= Data listing =

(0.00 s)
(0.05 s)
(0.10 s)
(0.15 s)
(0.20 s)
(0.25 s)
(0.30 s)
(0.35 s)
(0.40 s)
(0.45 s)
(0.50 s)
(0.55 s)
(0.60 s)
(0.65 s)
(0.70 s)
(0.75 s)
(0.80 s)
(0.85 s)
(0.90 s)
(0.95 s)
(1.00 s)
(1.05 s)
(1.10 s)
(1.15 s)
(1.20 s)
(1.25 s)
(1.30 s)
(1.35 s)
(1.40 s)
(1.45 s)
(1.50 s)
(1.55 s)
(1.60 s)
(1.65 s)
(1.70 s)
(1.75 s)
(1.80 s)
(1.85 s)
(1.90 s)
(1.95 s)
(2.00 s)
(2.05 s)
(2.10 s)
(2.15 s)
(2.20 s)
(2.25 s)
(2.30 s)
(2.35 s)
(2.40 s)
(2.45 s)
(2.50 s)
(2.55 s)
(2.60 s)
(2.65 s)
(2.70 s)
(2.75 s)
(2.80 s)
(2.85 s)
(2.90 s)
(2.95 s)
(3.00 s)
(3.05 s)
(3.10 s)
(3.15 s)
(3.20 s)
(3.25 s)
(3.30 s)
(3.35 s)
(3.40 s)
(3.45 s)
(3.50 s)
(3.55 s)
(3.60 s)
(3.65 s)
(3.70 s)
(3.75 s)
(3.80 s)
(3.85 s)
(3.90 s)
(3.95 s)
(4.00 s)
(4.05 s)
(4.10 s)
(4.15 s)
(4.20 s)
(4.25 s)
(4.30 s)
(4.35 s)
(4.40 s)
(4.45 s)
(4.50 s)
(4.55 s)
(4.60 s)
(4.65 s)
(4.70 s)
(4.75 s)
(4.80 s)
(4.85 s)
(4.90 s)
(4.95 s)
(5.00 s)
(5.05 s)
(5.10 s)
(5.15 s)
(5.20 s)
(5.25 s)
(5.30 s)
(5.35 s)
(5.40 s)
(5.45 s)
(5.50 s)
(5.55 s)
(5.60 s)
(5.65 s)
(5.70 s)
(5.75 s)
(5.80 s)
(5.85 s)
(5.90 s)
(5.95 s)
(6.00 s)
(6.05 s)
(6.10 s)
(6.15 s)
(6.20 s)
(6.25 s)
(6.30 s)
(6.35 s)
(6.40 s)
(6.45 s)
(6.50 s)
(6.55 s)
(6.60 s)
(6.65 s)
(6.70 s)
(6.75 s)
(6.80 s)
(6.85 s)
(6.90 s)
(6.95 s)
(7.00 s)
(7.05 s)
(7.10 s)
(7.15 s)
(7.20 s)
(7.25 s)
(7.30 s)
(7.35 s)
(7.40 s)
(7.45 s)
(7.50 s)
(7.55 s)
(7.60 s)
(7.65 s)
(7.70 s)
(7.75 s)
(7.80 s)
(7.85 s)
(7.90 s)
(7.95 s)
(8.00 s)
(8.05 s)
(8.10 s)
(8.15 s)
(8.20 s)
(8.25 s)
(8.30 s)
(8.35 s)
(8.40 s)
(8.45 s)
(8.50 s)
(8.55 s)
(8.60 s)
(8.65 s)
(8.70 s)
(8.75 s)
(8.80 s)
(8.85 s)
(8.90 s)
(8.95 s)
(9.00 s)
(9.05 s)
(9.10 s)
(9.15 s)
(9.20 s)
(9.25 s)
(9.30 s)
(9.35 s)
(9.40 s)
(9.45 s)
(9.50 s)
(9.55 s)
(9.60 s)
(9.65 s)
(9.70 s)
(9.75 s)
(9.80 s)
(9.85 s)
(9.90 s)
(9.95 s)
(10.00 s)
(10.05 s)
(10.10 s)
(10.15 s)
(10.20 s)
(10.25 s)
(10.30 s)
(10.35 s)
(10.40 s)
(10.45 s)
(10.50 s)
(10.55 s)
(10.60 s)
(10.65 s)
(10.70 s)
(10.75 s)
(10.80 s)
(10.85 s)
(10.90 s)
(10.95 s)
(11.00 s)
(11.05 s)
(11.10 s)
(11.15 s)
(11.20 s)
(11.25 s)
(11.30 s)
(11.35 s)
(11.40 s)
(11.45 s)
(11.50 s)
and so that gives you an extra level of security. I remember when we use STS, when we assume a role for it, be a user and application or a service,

= Task item =
Write every line of the material out again exactly.

= Answer section =
(0.00 s)
(0.05 s)
(0.10 s)
(0.15 s)
(0.20 s)
(0.25 s)
(0.30 s)
(0.35 s)
(0.40 s)
(0.45 s)
(0.50 s)
(0.55 s)
(0.60 s)
(0.65 s)
(0.70 s)
(0.75 s)
(0.80 s)
(0.85 s)
(0.90 s)
(0.95 s)
(1.00 s)
(1.05 s)
(1.10 s)
(1.15 s)
(1.20 s)
(1.25 s)
(1.30 s)
(1.35 s)
(1.40 s)
(1.45 s)
(1.50 s)
(1.55 s)
(1.60 s)
(1.65 s)
(1.70 s)
(1.75 s)
(1.80 s)
(1.85 s)
(1.90 s)
(1.95 s)
(2.00 s)
(2.05 s)
(2.10 s)
(2.15 s)
(2.20 s)
(2.25 s)
(2.30 s)
(2.35 s)
(2.40 s)
(2.45 s)
(2.50 s)
(2.55 s)
(2.60 s)
(2.65 s)
(2.70 s)
(2.75 s)
(2.80 s)
(2.85 s)
(2.90 s)
(2.95 s)
(3.00 s)
(3.05 s)
(3.10 s)
(3.15 s)
(3.20 s)
(3.25 s)
(3.30 s)
(3.35 s)
(3.40 s)
(3.45 s)
(3.50 s)
(3.55 s)
(3.60 s)
(3.65 s)
(3.70 s)
(3.75 s)
(3.80 s)
(3.85 s)
(3.90 s)
(3.95 s)
(4.00 s)
(4.05 s)
(4.10 s)
(4.15 s)
(4.20 s)
(4.25 s)
(4.30 s)
(4.35 s)
(4.40 s)
(4.45 s)
(4.50 s)
(4.55 s)
(4.60 s)
(4.65 s)
(4.70 s)
(4.75 s)
(4.80 s)
(4.85 s)
(4.90 s)
(4.95 s)
(5.00 s)
(5.05 s)
(5.10 s)
(5.15 s)
(5.20 s)
(5.25 s)
(5.30 s)
(5.35 s)
(5.40 s)
(5.45 s)
(5.50 s)
(5.55 s)
(5.60 s)
(5.65 s)
(5.70 s)
(5.75 s)
(5.80 s)
(5.85 s)
(5.90 s)
(5.95 s)
(6.00 s)
(6.05 s)
(6.10 s)
(6.15 s)
(6.20 s)
(6.25 s)
(6.30 s)
(6.35 s)
(6.40 s)
(6.45 s)
(6.50 s)
(6.55 s)
(6.60 s)
(6.65 s)
(6.70 s)
(6.75 s)
(6.80 s)
(6.85 s)
(6.90 s)
(6.95 s)
(7.00 s)
(7.05 s)
(7.10 s)
(7.15 s)
(7.20 s)
(7.25 s)
(7.30 s)
(7.35 s)
(7.40 s)
(7.45 s)
(7.50 s)
(7.55 s)
(7.60 s)
(7.65 s)
(7.70 s)
(7.75 s)
(7.80 s)
(7.85 s)
(7.90 s)
(7.95 s)
(8.00 s)
(8.05 s)
(8.10 s)
(8.15 s)
(8.20 s)
(8.25 s)
(8.30 s)
(8.35 s)
(8.40 s)
(8.45 s)
(8.50 s)
(8.55 s)
(8.60 s)
(8.65 s)
(8.70 s)
(8.75 s)
(8.80 s)
(8.85 s)
(8.90 s)
(8.95 s)
(9.00 s)
(9.05 s)
(9.10 s)
(9.15 s)
(9.20 s)
(9.25 s)
(9.30 s)
(9.35 s)
(9.40 s)
(9.45 s)
(9.50 s)
(9.55 s)
(9.60 s)
(9.65 s)
(9.70 s)
(9.75 s)
(9.80 s)
(9.85 s)
(9.90 s)
(9.95 s)
(10.00 s)
(10.05 s)
(10.10 s)
(10.15 s)
(10.20 s)
(10.25 s)
(10.30 s)
(10.35 s)
(10.40 s)
(10.45 s)
(10.50 s)
(10.55 s)
(10.60 s)
(10.65 s)
(10.70 s)
(10.75 s)
(10.80 s)
(10.85 s)
(10.90 s)
(10.95 s)
(11.00 s)
(11.05 s)
(11.10 s)
(11.15 s)
(11.20 s)
(11.25 s)
(11.30 s)
(11.35 s)
(11.40 s)
(11.45 s)
(11.50 s)
and so that gives you an extra level of security. I remember when we use STS, when we assume a role for it, be a user and application or a service,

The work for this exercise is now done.